- [Your goal]: Starting with the line that has "[0:03.00-0:04.00]" in the records below and ending with the line that has "[0:22.00-0:22.40]", output those lines exactly and nothing more; omit the pictures.

- [Information provided]:
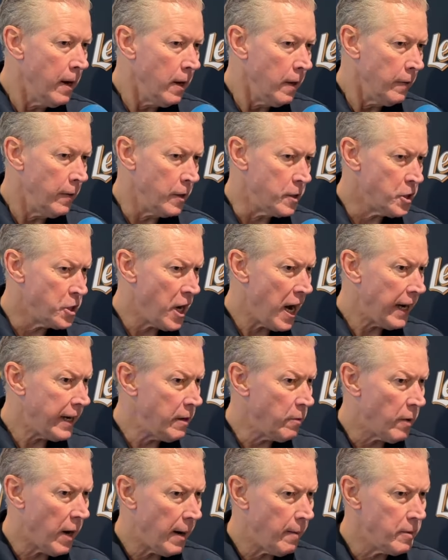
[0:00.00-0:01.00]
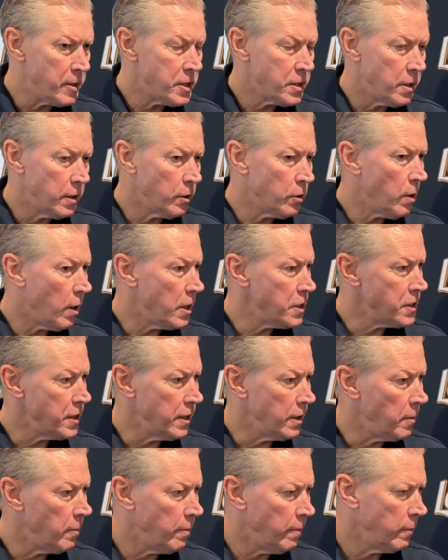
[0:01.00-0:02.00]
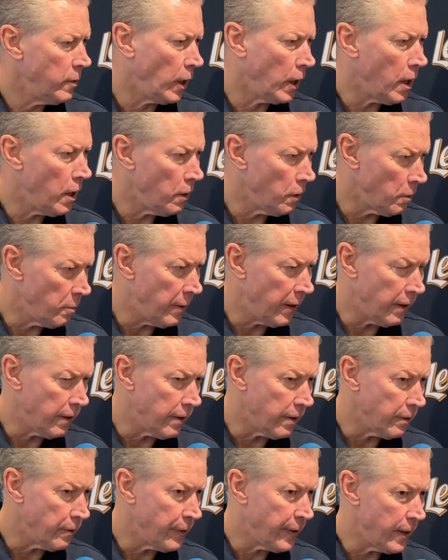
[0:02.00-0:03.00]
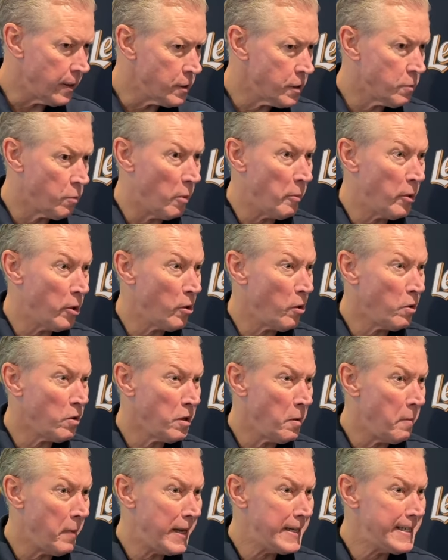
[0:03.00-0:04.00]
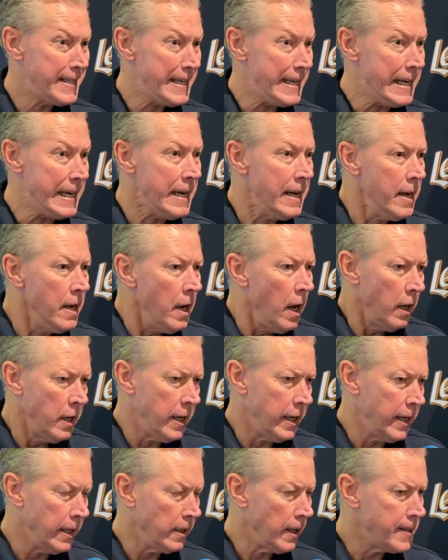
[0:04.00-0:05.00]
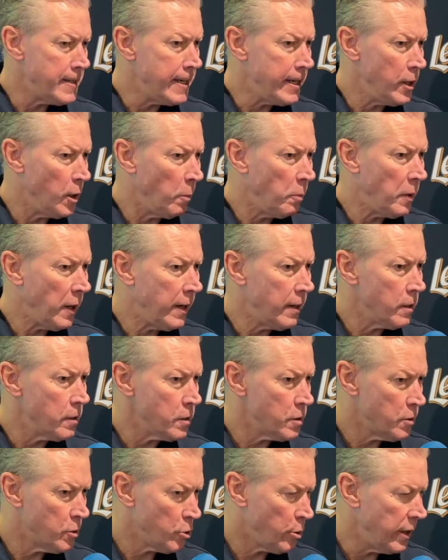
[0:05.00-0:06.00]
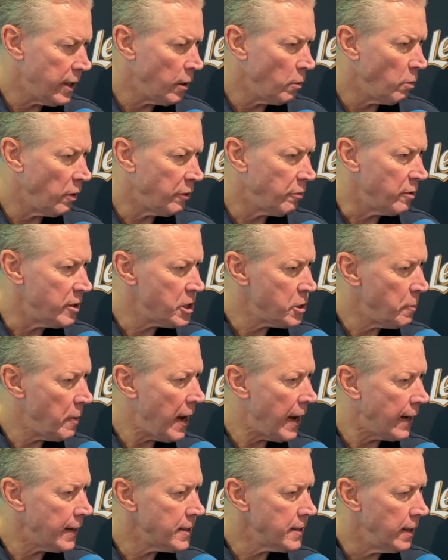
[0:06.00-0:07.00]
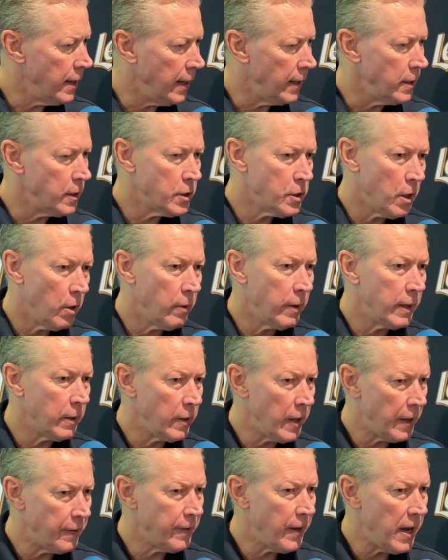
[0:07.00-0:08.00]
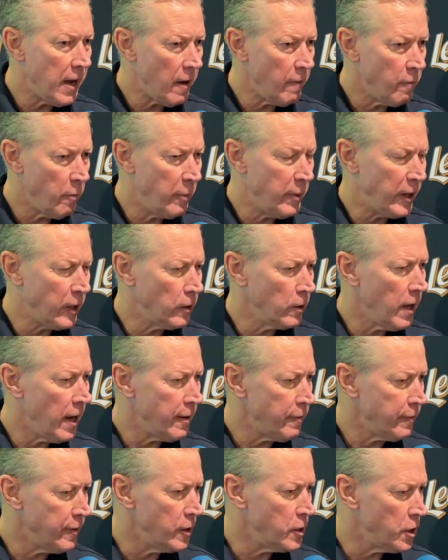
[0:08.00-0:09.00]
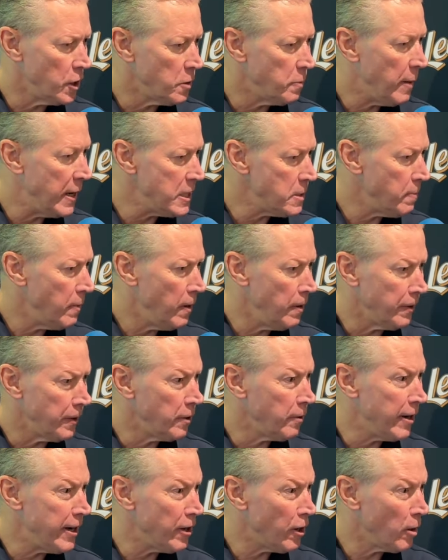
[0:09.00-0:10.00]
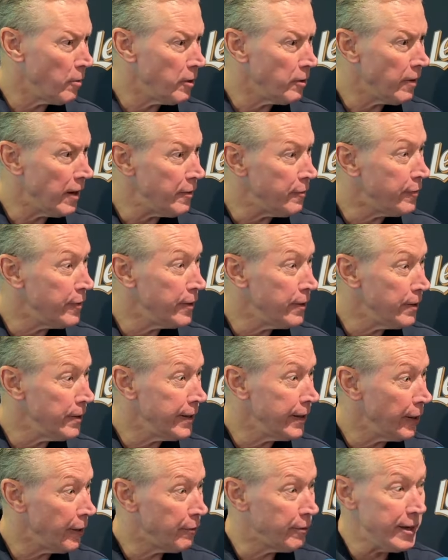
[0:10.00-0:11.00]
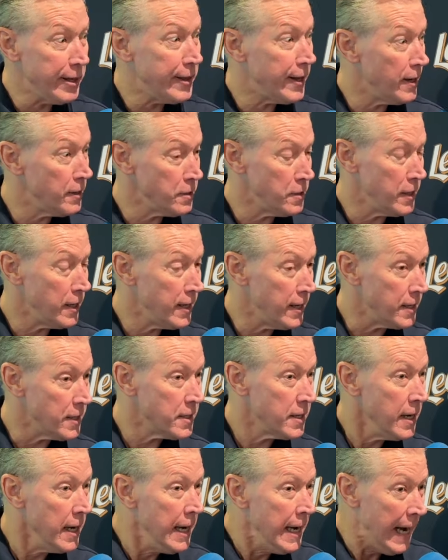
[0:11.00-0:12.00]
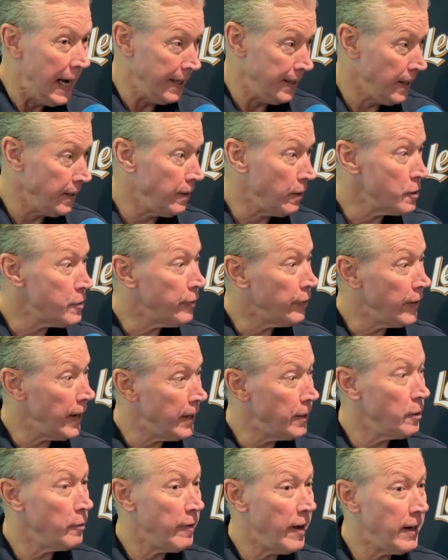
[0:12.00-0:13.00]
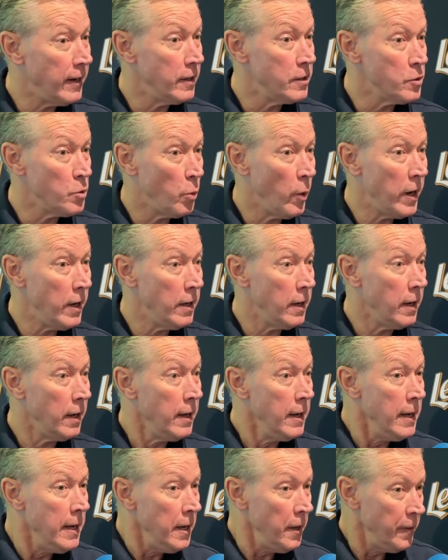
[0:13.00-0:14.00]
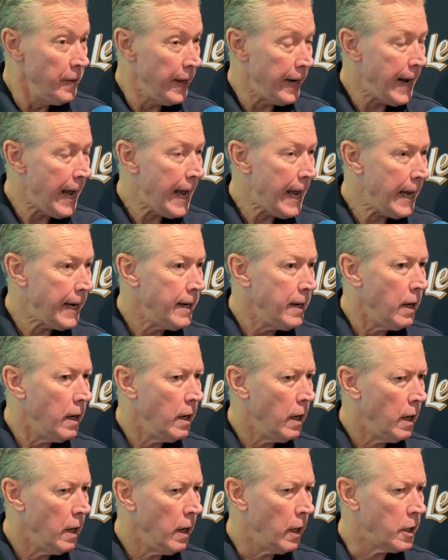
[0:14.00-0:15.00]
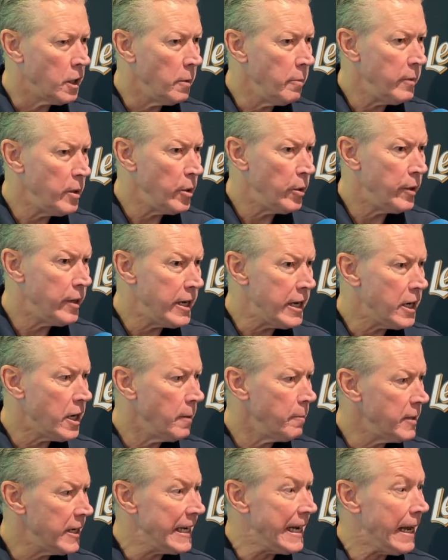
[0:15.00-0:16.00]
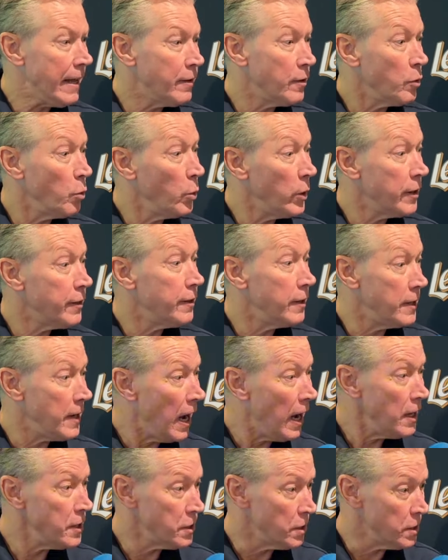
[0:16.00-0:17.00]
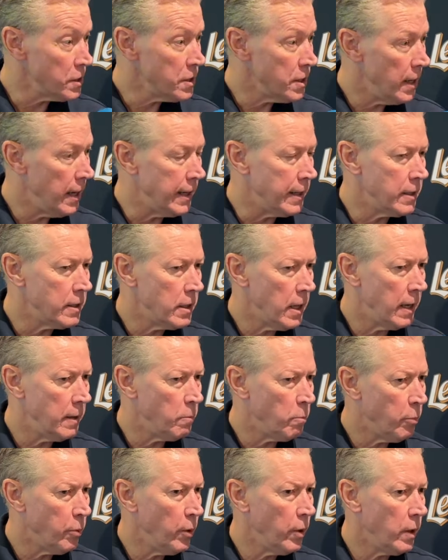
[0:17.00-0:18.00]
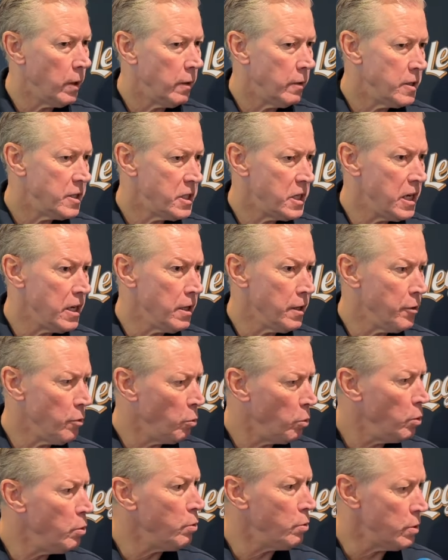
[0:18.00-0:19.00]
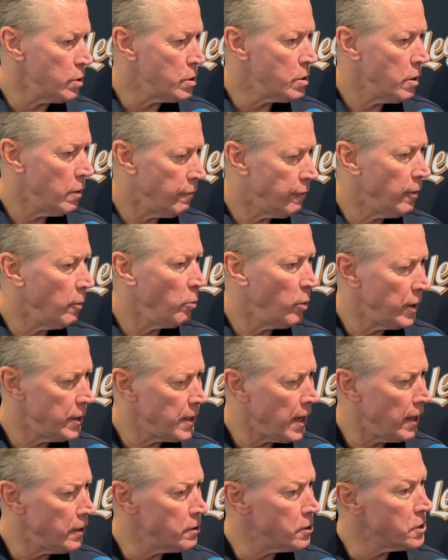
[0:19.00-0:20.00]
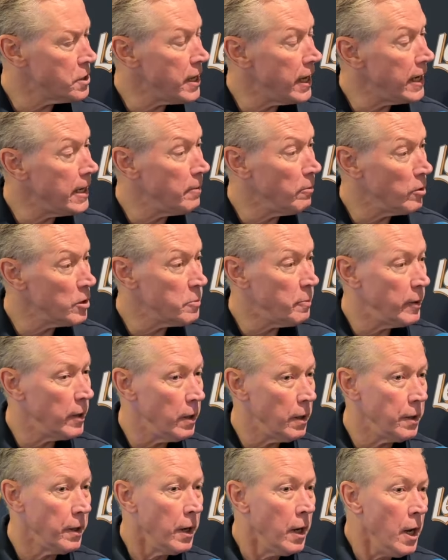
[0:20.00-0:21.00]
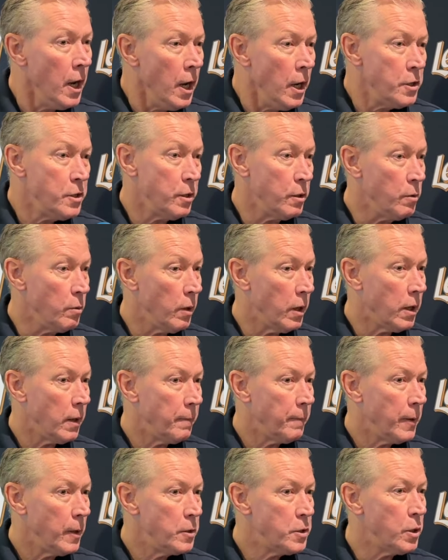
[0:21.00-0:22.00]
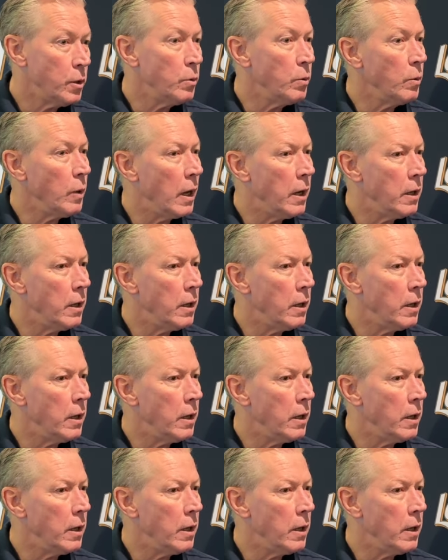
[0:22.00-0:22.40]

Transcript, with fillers: There's Jackie Robinson crossing the color barrier. There's Roberto Clemente getting Latino players treated with respect and showing that they have a bigger life than just baseball and a great arm in right field and a 3,000 hits. And then there's Fernando Valenzuela that had a community come together with the Dodgers and seal the wounds from when Dodger Stadium was built to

- [Result]:
[0:03.00-0:04.00]
[0:04.00-0:05.00]
[0:05.00-0:06.00]
[0:06.00-0:07.00]
[0:07.00-0:08.00]
[0:08.00-0:09.00]
[0:09.00-0:10.00]
[0:10.00-0:11.00]
[0:11.00-0:12.00]
[0:12.00-0:13.00]
[0:13.00-0:14.00]
[0:14.00-0:15.00]
[0:15.00-0:16.00]
[0:16.00-0:17.00]
[0:17.00-0:18.00]
[0:18.00-0:19.00]
[0:19.00-0:20.00]
[0:20.00-0:21.00]
[0:21.00-0:22.00]
[0:22.00-0:22.40]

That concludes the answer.